Veterans Day, an occasion to honor the nation’s servicemen and women, has roots stretching back to the First World War. Yet the desire to commemorate wartime sacrifice has a much longer history. In 1864, as the Civil War continued to rage, Connecticut minister Elias Brewster Hillard travelled through New York, Ohio, and Maine on an errand of remembrance. The subjects of Rev. Hillard’s interest, centenarians all, had each “looked at Washington.” These six men were the last living veterans of the American Revolution.

Hillard’s slim volume, The Last Men of the Revolution, linked the war that created the nation with the ongoing sectional conflict that threatened to undo it. The book included original photographs of the ancient soldiers pasted onto its pages.

Samuel Downing, Daniel Waldo, Lemuel Cook, Alexander Milliner, William Hutchings, and Adam Link had already lived three score and ten years at photography’s birth in the late 1830s. When they sat before an unknown photographer a generation later—each for the first time—they ranged in age from 101 to 105.

The dainty portraits, bordered by an eagle inscribed in gold, reveal the rheumy eyes, white hair, and gnarled hands of men who had lived “so far beyond the ordinary limit of human existence.” Providence had ordained their longevity, insisted Rev. Hillard, as a potent reminder of the nobility of the American experiment.
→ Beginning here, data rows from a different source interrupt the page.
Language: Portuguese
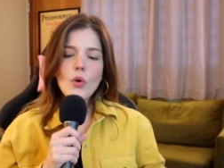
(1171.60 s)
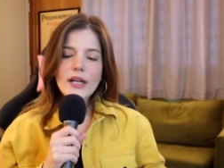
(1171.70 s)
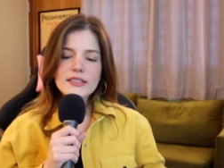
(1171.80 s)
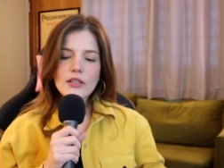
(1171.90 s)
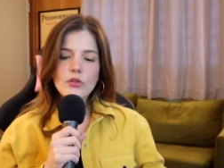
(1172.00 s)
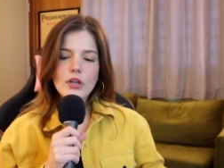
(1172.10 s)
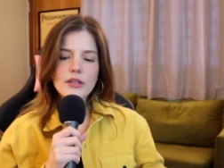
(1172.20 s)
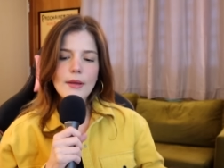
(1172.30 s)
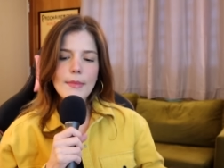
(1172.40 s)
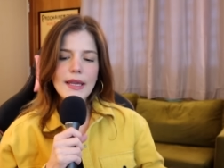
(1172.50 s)
O caçador
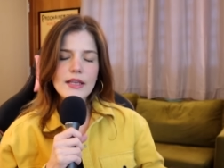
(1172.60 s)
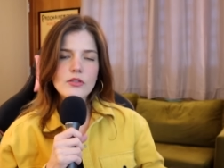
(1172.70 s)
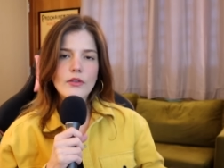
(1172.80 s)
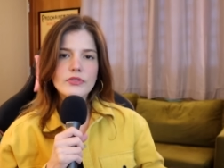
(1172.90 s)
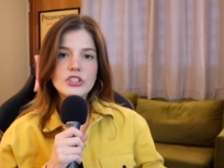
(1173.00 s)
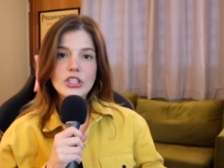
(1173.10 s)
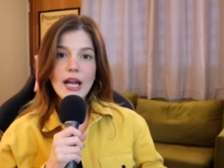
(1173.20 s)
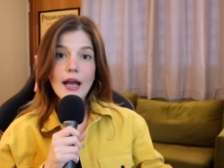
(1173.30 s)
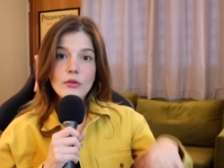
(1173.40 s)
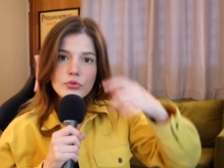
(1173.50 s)
também resolve
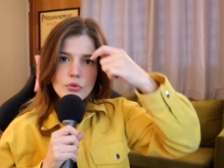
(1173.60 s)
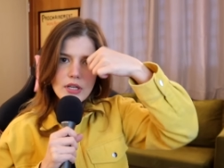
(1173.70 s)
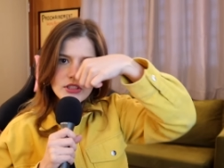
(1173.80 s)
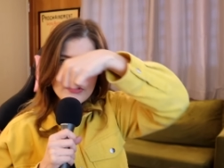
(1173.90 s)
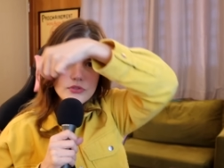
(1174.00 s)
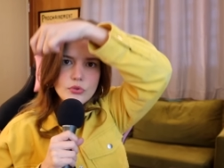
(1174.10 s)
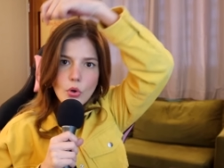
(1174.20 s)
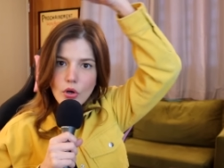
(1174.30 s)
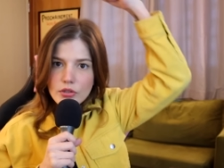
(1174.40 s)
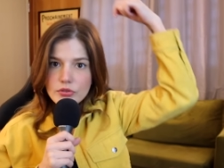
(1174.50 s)
tirar os curativos do
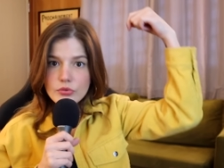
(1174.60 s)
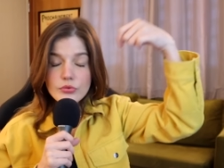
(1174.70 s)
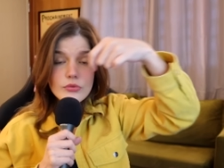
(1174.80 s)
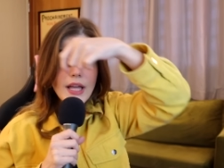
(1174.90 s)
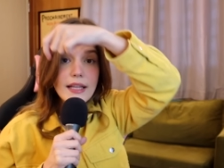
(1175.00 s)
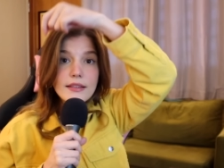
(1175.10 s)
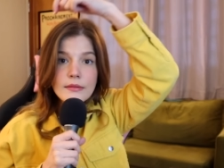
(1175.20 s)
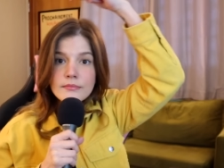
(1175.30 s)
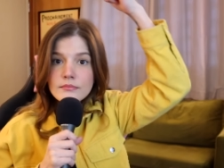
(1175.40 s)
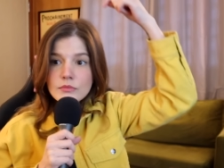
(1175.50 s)
rosto do
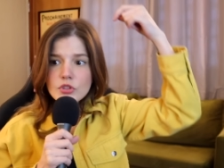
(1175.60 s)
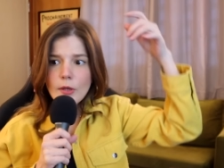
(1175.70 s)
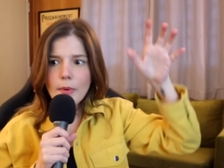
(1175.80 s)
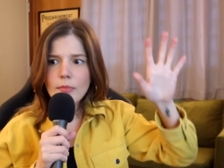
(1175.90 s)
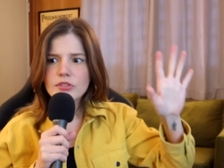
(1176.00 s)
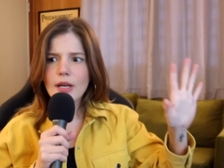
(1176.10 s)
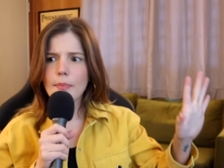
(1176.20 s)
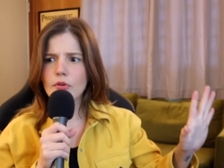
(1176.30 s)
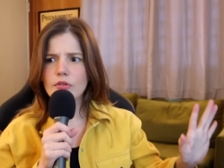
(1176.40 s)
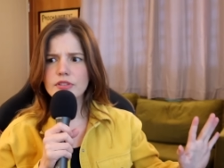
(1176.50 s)
nada. Só pra mostrar
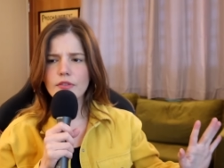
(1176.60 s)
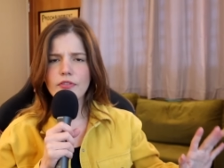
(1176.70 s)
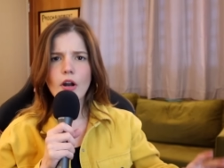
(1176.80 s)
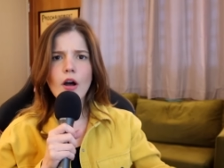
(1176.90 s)
pro Christopher,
These “living representatives” of patriotic devotion cautioned the present generation to remember and to mark the country’s fragile founding.


Lemuel Cook. Albumen carte-de-visite print; 3 ¼ x 2 ¼ in. From E. B. Hillard, The Last Men of the Revolution: A photograph of each from life, together with views of their homes printed in colors. Hartford: N. A. & R. A. Moore, 1864 (RB 96906).

Samuel Downing. Albumen carte-de-visite print; 3 ¼ x 2 ¼ in. From E. B. Hillard, The Last Men of the Revolution: A photograph of each from life, together with views of their homes printed in colors. Hartford: N. A. & R. A. Moore, 1864 (RB 96906).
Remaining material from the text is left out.